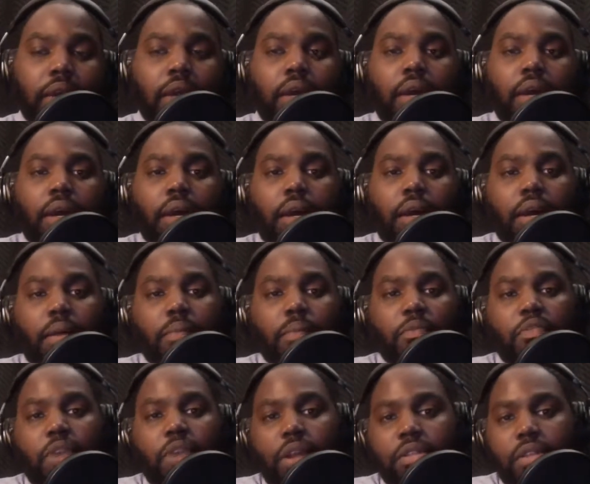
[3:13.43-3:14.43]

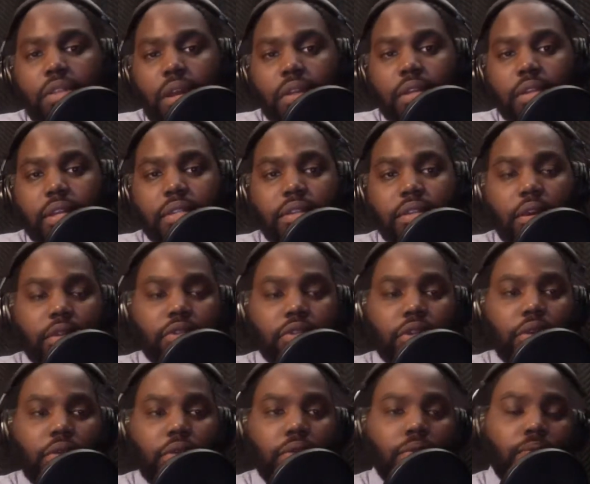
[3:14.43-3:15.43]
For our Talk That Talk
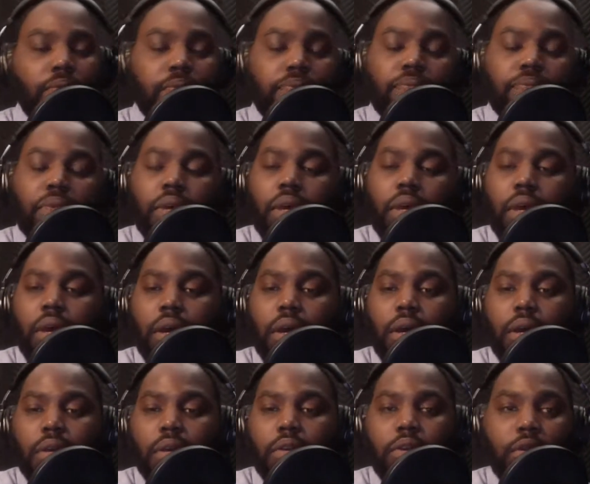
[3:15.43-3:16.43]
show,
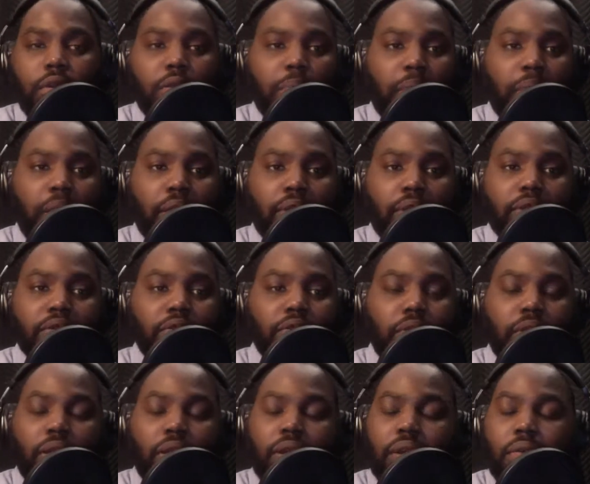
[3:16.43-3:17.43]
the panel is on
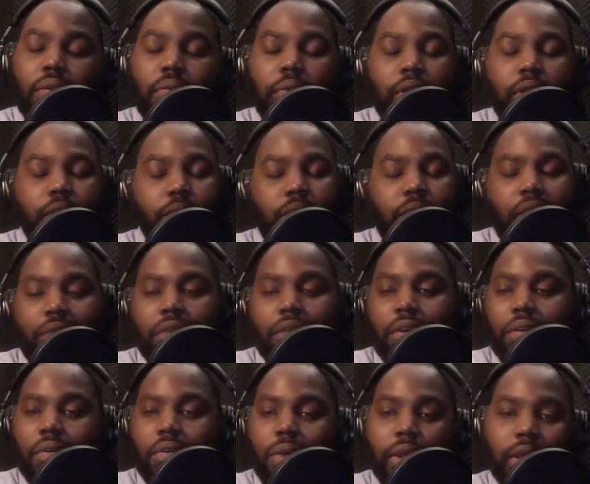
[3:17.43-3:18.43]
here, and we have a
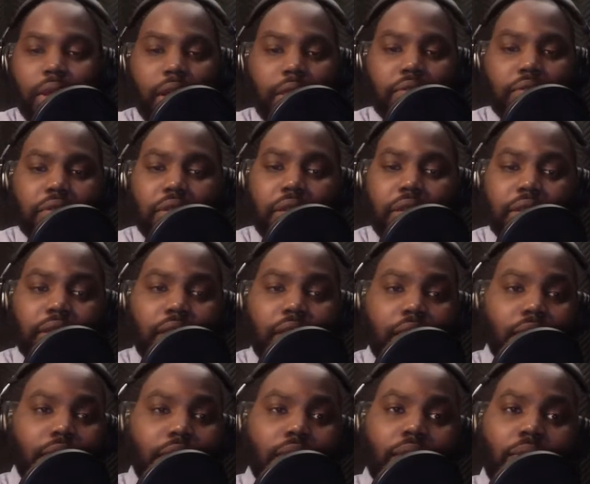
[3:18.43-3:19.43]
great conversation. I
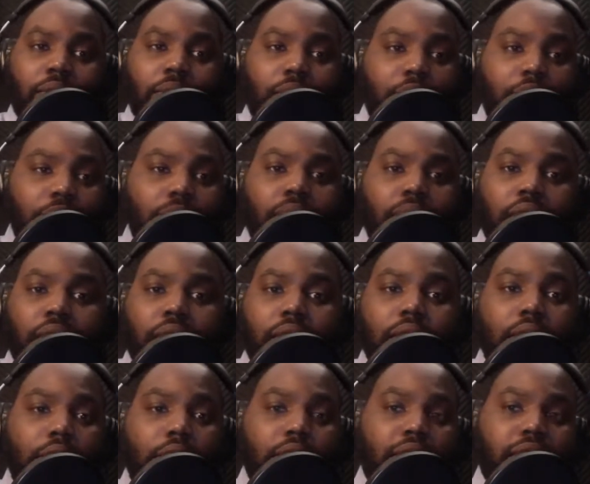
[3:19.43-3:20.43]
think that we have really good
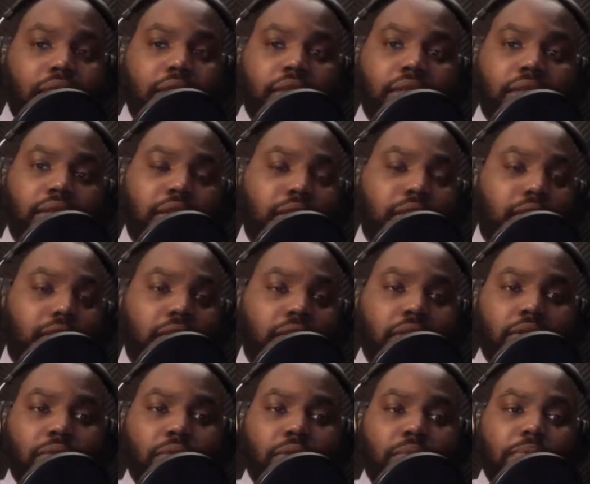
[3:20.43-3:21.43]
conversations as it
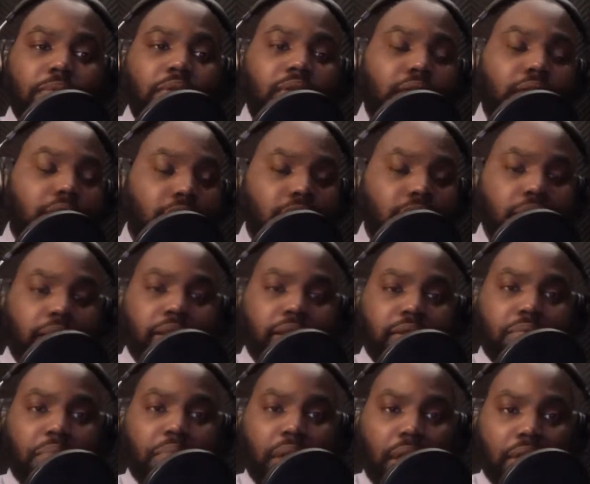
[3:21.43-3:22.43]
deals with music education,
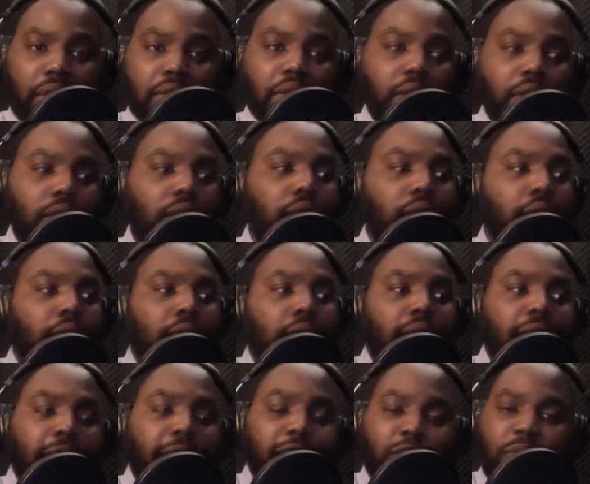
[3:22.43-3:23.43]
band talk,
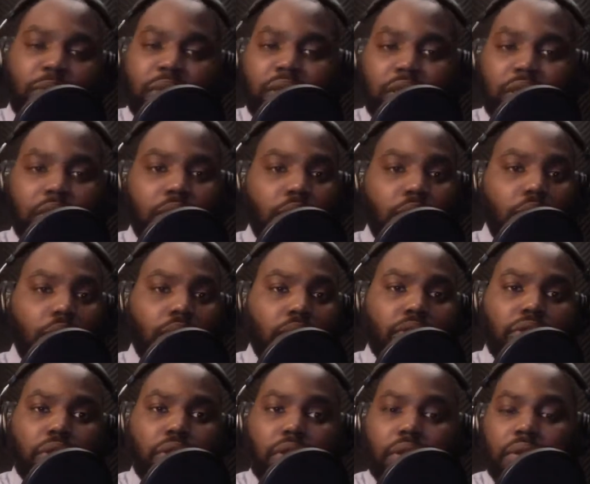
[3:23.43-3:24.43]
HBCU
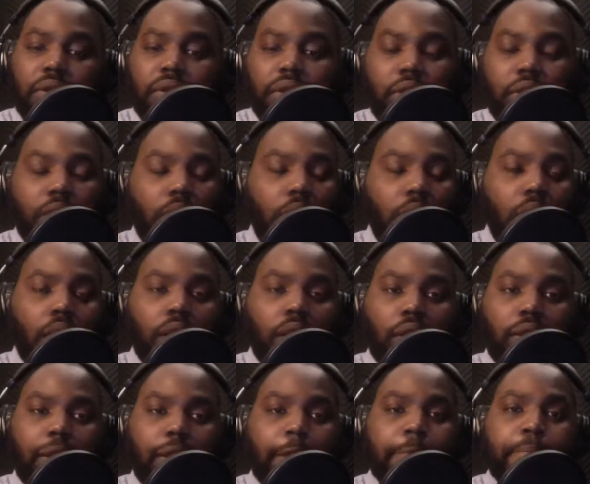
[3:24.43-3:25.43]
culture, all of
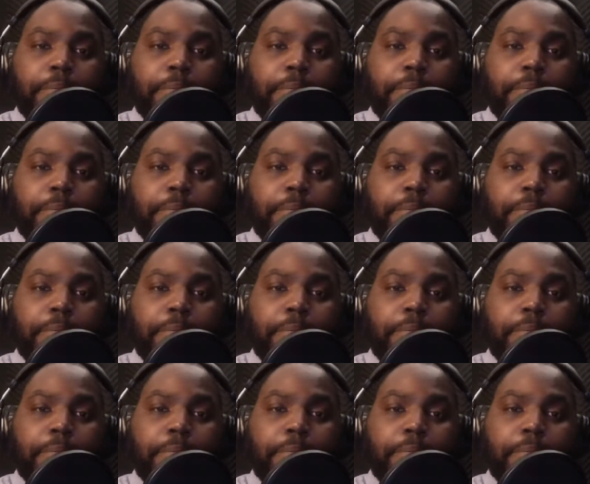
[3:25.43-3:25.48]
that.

******************************

EXERCISE AIM:
Copy the records exactly. Skip the images.

OUTPUT BELOW:
[3:13.43-3:14.43]

[3:14.43-3:15.43]
For our Talk That Talk
[3:15.43-3:16.43]
show,
[3:16.43-3:17.43]
the panel is on
[3:17.43-3:18.43]
here, and we have a
[3:18.43-3:19.43]
great conversation. I
[3:19.43-3:20.43]
think that we have really good
[3:20.43-3:21.43]
conversations as it
[3:21.43-3:22.43]
deals with music education,
[3:22.43-3:23.43]
band talk,
[3:23.43-3:24.43]
HBCU
[3:24.43-3:25.43]
culture, all of
[3:25.43-3:25.48]
that.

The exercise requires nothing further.